Univoque bases of real numbers: simply normal bases, irregular bases and multiple rationals

Given a positive integer $M$ and a real number $x\in(0,1]$, we call $q\in(1,M+1]$ a univoque simply normal base of $x$ if there exists a unique simply normal sequence $(d_i)\in\{0,1,\ldots,M\}^\mathbb N$ such that $x=\sum_{i=1}^\infty d_i q^{-i}$. Similarly, a base $q\in(1,M+1]$ is called a univoque irregular base of $x$ if there exists a unique sequence $(d_i)\in\{0,1,\ldots, M\}^\mathbb N$ such that $x=\sum_{i=1}^\infty d_i q^{-i}$ and the sequence $(d_i)$ has no digit frequency.

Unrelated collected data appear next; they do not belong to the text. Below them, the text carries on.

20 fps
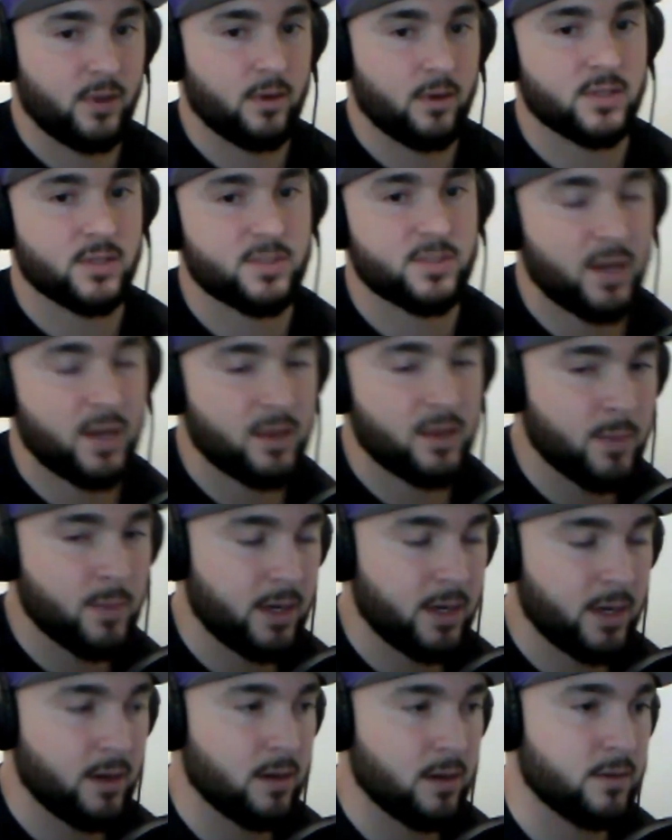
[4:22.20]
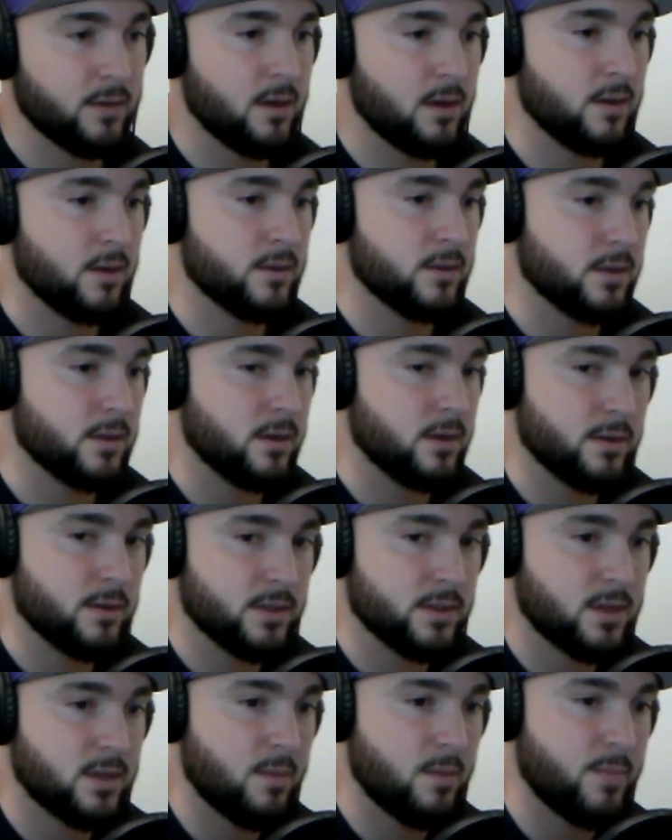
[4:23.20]
spend the money on
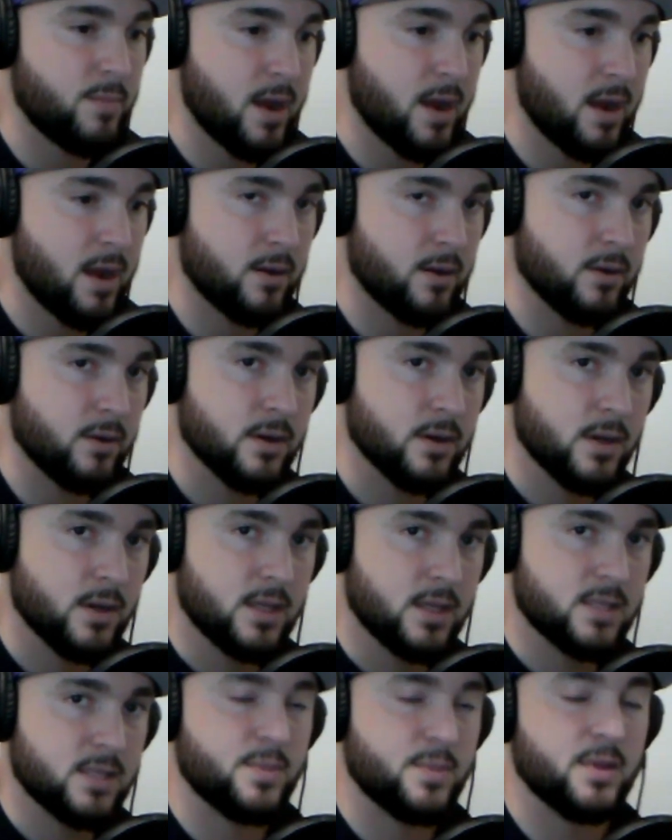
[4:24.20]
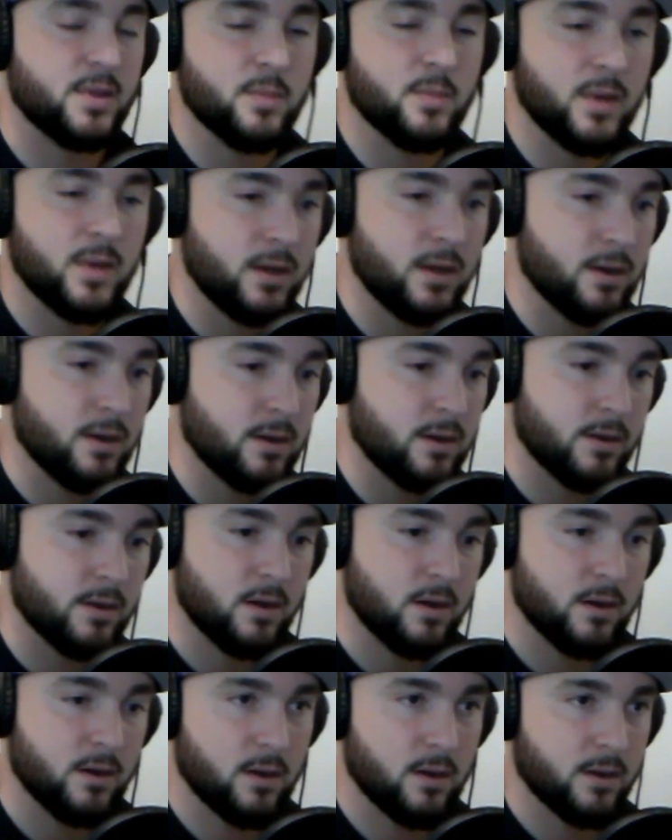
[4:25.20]
the top back or spend the money on
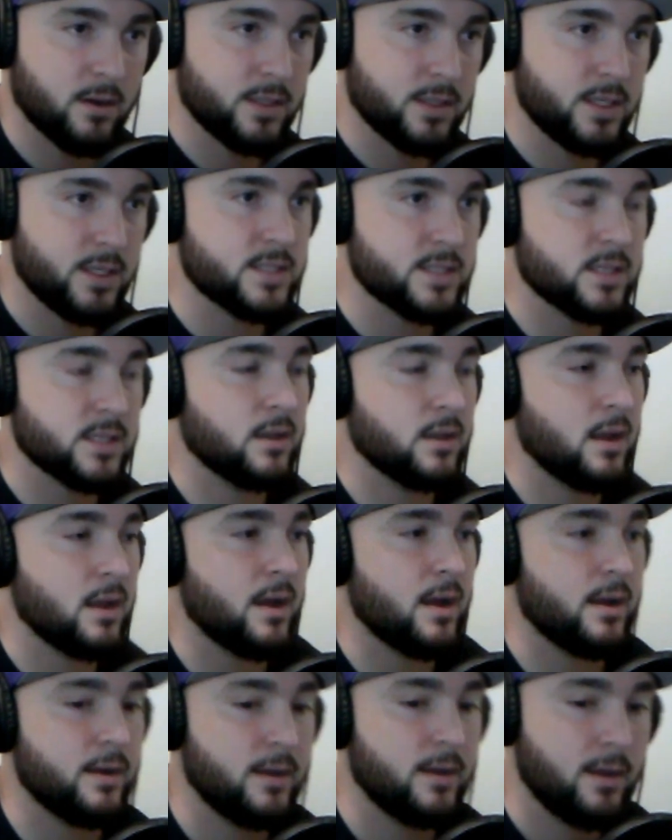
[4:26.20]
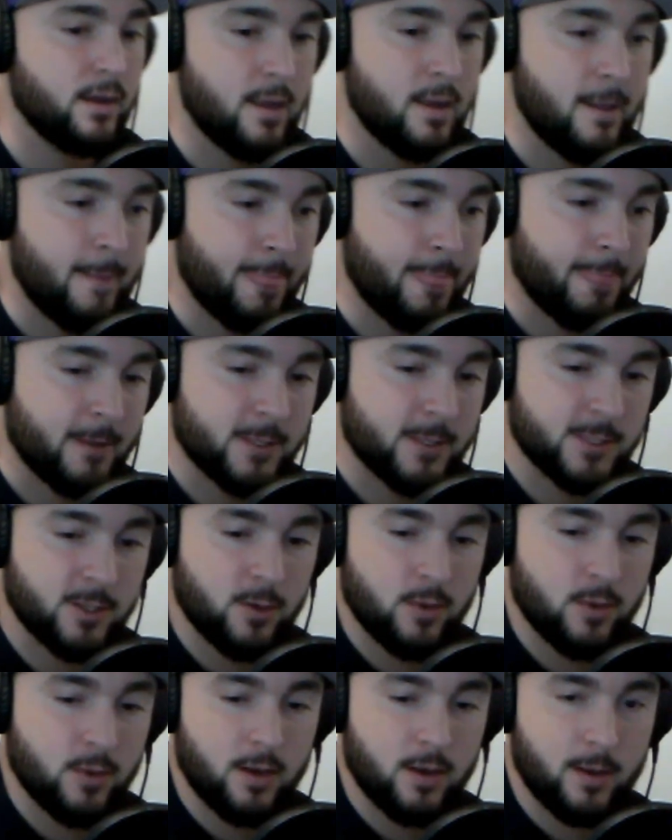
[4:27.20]
a decent line.
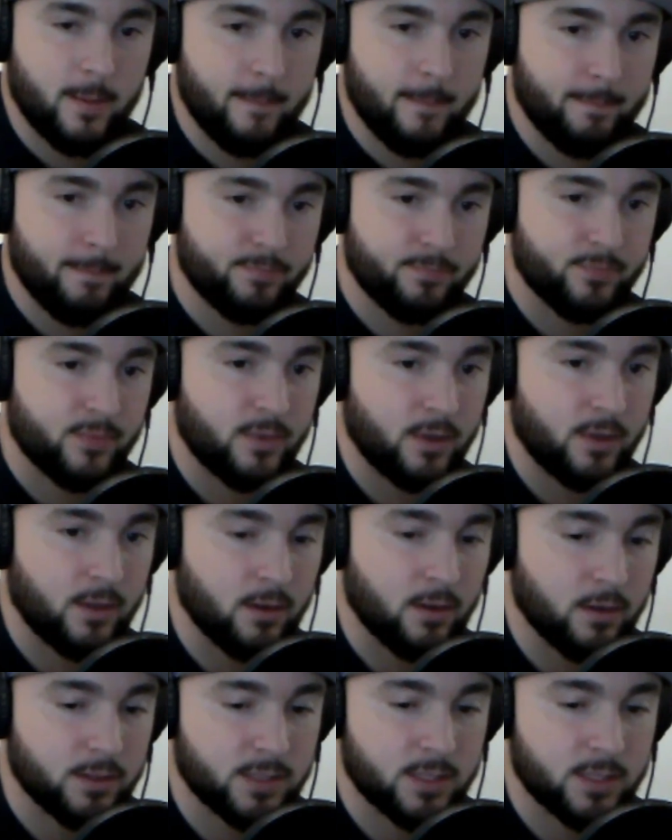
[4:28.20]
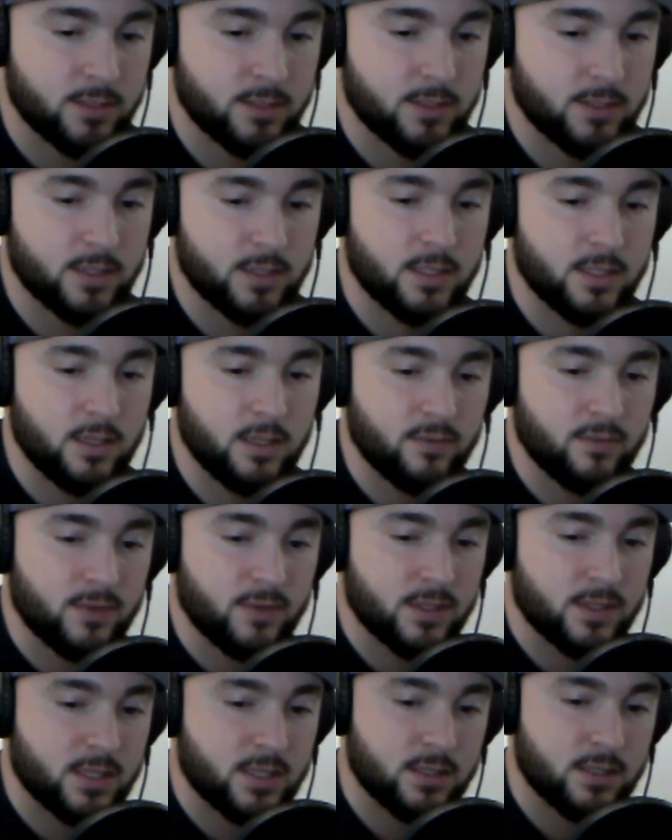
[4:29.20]
So it's interesting to see if
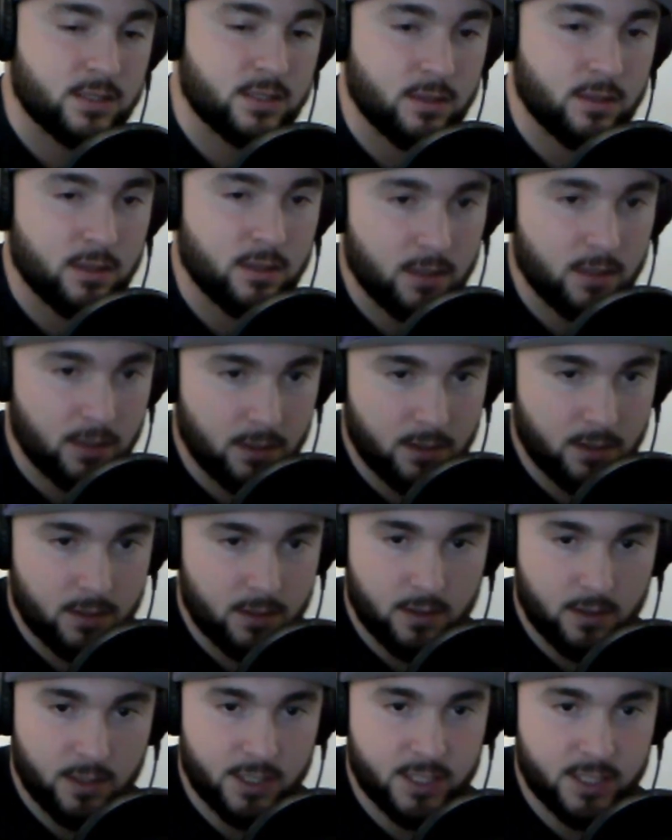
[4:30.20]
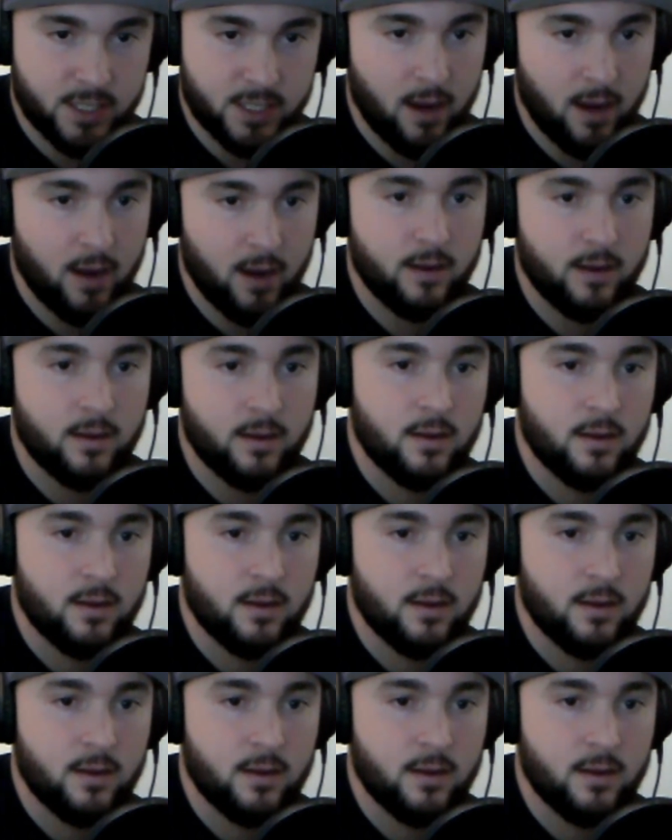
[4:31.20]
this kid's gonna shine.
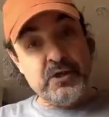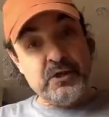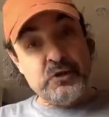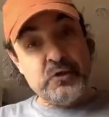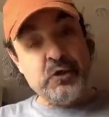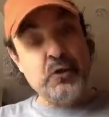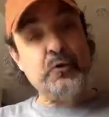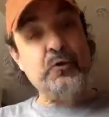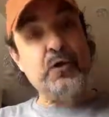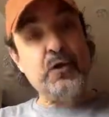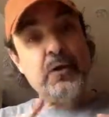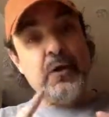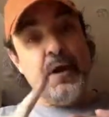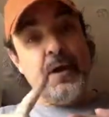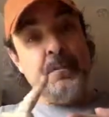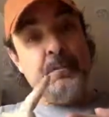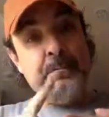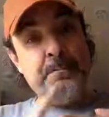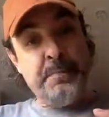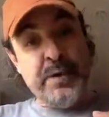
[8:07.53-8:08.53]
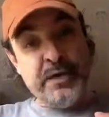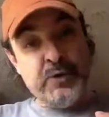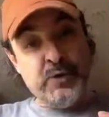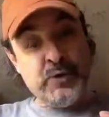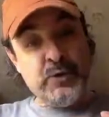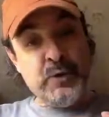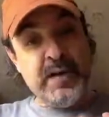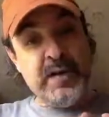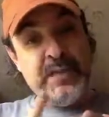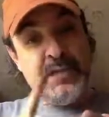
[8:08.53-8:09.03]
So they're better
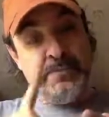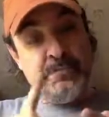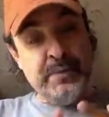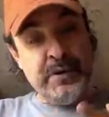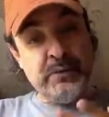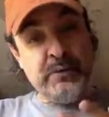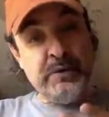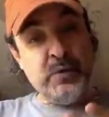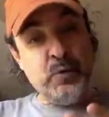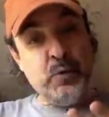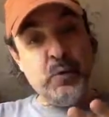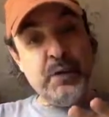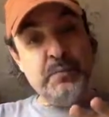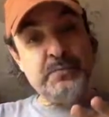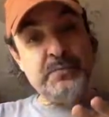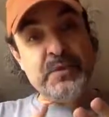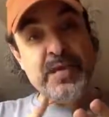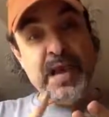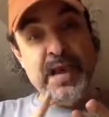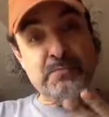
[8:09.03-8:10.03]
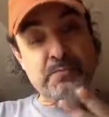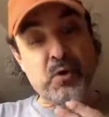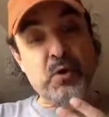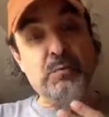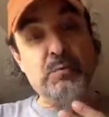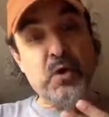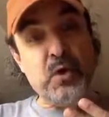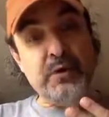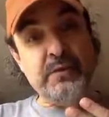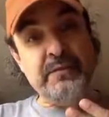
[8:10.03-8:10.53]
trained, better equipped, and more
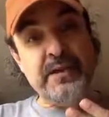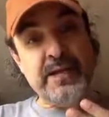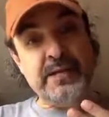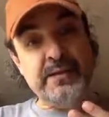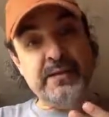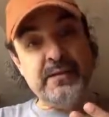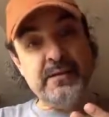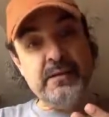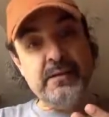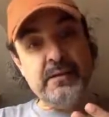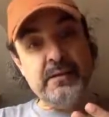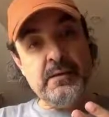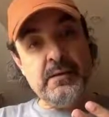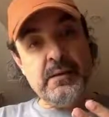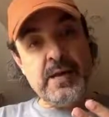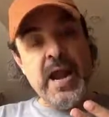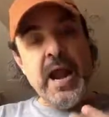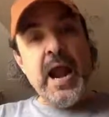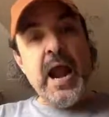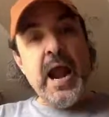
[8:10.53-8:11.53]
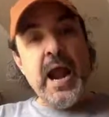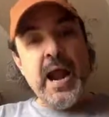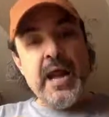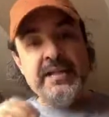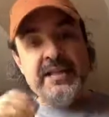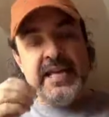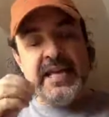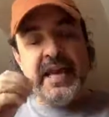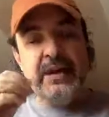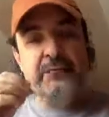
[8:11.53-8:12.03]
motivated.
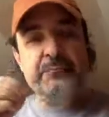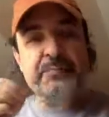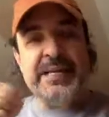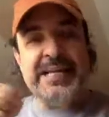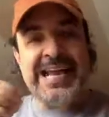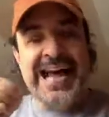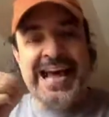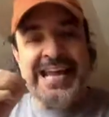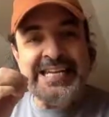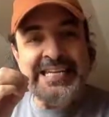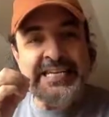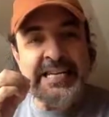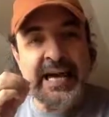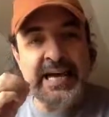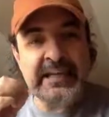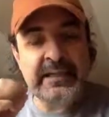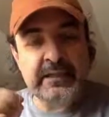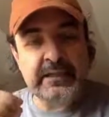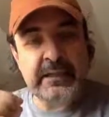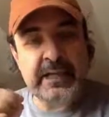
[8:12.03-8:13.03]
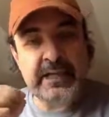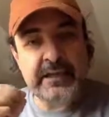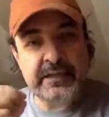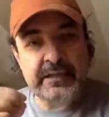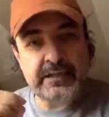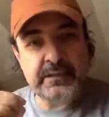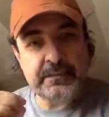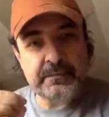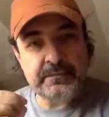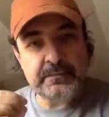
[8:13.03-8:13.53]
And they have been
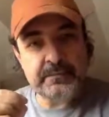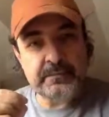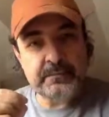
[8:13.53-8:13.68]
annihilated.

Let $\mathcal U_{SN}(x)$ and $\mathcal U_{I_r}(x)$ be the sets of univoque simply normal bases and univoque irregular bases of $x$, respectively. In this paper we show that for any $x\in(0,1]$ both $\mathcal U_{SN}(x)$ and $\mathcal U_{I_r}(x)$ have full Hausdorff dimension. Furthermore, given finitely many rationals $x_1, x_2, \ldots, x_n\in(0,1]$ so that each $x_i$ has a finite expansion in base $M+1$, we show that there exists a full Hausdorff dimensional set of $q\in(1,M+1]$ such that each $x_i$ has a unique expansion in base $q$.